* Description of the task: Repeat exactly the lines below that lie between the line with "[9.00-10.00s]" and the line with "Word for word: It's", counting both of those lines as part of the answer.

Dataset entries
# # # # # # #
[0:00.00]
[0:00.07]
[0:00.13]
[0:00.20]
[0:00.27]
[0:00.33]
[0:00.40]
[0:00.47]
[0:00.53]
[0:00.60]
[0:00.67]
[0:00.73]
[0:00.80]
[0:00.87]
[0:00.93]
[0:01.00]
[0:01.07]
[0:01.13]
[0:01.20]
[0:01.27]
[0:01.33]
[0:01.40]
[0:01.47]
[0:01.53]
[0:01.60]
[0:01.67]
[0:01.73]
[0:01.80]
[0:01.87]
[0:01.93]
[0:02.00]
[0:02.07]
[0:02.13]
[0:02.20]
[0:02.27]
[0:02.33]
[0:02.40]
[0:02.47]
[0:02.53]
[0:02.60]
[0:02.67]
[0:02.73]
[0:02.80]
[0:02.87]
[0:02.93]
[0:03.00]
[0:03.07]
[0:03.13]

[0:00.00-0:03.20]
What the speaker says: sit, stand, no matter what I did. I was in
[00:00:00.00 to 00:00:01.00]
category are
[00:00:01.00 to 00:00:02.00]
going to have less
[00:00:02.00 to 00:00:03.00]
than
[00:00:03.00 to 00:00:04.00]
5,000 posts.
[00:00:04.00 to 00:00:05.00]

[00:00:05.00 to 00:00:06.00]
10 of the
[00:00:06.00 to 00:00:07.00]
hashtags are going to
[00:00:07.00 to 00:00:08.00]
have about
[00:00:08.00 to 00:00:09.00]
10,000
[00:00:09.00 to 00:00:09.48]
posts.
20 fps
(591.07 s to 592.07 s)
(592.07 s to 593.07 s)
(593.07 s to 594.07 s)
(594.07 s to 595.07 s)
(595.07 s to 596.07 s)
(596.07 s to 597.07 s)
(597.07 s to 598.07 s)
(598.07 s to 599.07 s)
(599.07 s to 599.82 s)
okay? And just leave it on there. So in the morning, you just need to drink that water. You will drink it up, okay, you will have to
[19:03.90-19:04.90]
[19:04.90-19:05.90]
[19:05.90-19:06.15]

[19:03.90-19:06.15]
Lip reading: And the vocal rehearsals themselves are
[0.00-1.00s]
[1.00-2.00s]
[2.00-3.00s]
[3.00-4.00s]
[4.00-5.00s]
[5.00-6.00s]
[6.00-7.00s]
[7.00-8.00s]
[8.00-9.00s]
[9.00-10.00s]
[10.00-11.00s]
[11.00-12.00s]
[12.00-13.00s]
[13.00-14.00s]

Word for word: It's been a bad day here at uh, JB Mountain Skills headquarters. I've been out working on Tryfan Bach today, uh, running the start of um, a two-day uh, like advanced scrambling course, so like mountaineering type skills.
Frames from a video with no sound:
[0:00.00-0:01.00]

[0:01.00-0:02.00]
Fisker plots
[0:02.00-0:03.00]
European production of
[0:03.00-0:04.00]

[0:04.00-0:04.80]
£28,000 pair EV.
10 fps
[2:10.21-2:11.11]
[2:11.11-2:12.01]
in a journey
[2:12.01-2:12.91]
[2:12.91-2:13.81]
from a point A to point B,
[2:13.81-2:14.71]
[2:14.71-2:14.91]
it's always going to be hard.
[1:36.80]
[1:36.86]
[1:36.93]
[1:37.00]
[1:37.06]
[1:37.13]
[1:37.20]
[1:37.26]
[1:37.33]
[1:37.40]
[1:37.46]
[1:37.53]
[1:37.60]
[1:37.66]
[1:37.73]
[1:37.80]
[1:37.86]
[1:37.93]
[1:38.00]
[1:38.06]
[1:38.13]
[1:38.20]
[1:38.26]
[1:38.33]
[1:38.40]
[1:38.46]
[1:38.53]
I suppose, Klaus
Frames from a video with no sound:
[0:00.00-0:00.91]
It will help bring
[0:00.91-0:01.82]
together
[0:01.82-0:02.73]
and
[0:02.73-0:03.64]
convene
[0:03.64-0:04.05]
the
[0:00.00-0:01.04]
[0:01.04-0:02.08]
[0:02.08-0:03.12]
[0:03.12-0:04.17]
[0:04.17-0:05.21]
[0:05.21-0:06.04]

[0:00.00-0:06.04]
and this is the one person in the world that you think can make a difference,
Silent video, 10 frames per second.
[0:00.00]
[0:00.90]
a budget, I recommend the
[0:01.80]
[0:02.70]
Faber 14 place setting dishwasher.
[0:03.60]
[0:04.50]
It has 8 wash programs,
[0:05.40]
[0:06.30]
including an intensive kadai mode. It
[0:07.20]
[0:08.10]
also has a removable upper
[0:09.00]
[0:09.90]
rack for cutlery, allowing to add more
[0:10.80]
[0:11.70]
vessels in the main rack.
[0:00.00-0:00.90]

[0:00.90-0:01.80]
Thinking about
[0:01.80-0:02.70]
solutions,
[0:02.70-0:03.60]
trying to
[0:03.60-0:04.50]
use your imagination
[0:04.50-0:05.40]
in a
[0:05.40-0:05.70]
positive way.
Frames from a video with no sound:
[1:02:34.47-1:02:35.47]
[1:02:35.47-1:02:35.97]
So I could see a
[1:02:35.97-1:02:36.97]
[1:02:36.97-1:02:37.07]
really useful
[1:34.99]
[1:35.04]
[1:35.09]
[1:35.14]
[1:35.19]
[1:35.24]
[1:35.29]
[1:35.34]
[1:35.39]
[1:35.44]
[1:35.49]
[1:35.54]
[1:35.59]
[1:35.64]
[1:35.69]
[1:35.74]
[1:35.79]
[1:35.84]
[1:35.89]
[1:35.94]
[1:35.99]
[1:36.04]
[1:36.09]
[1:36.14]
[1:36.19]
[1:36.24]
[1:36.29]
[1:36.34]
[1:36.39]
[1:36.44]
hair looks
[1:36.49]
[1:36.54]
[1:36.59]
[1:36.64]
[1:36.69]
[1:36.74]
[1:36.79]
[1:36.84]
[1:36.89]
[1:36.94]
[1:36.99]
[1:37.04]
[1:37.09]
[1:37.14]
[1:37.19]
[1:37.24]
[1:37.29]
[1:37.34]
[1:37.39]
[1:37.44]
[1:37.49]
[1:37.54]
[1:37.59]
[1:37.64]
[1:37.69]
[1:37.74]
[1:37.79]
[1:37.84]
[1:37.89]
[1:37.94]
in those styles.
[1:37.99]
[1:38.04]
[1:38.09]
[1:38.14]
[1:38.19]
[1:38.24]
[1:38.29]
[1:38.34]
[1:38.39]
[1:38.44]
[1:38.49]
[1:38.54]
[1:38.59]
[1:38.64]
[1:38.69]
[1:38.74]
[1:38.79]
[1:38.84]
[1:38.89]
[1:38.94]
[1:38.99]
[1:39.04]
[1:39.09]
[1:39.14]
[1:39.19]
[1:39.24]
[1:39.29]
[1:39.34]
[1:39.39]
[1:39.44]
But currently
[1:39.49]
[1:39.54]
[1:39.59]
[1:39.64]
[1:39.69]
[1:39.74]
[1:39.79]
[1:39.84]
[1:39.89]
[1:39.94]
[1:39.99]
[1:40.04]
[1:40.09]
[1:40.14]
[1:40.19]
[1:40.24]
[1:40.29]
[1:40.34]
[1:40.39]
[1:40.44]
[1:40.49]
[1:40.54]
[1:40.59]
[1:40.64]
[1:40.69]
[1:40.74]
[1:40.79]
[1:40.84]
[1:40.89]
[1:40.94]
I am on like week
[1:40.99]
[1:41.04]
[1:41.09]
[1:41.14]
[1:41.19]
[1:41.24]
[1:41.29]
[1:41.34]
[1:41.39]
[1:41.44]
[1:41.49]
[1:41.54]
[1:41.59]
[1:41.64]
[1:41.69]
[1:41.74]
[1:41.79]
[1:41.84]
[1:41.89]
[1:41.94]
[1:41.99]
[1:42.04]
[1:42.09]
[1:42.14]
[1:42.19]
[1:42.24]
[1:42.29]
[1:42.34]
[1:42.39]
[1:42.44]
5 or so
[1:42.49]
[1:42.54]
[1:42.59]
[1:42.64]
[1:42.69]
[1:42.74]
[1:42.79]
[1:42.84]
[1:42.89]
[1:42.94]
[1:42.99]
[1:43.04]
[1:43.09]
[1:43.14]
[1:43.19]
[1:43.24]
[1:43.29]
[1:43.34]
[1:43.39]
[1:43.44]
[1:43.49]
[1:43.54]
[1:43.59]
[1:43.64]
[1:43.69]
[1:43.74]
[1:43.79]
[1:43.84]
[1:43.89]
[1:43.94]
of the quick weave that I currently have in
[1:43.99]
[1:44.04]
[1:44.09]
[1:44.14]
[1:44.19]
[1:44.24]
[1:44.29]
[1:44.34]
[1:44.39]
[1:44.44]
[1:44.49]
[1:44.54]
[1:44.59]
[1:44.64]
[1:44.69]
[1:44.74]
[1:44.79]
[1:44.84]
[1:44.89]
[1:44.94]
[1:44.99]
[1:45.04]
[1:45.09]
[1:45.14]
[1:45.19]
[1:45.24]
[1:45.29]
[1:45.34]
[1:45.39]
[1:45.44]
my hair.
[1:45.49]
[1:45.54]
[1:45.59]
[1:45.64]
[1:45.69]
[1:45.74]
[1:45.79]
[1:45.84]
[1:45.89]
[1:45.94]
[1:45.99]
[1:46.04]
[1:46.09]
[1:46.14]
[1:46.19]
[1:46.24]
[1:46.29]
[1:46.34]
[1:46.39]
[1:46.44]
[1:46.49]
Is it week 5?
# # # # # # #
* Exercise result:
[9.00-10.00s]
[10.00-11.00s]
[11.00-12.00s]
[12.00-13.00s]
[13.00-14.00s]

Word for word: It's been a bad day here at uh, JB Mountain Skills headquarters. I've been out working on Tryfan Bach today, uh, running the start of um, a two-day uh, like advanced scrambling course, so like mountaineering type skills.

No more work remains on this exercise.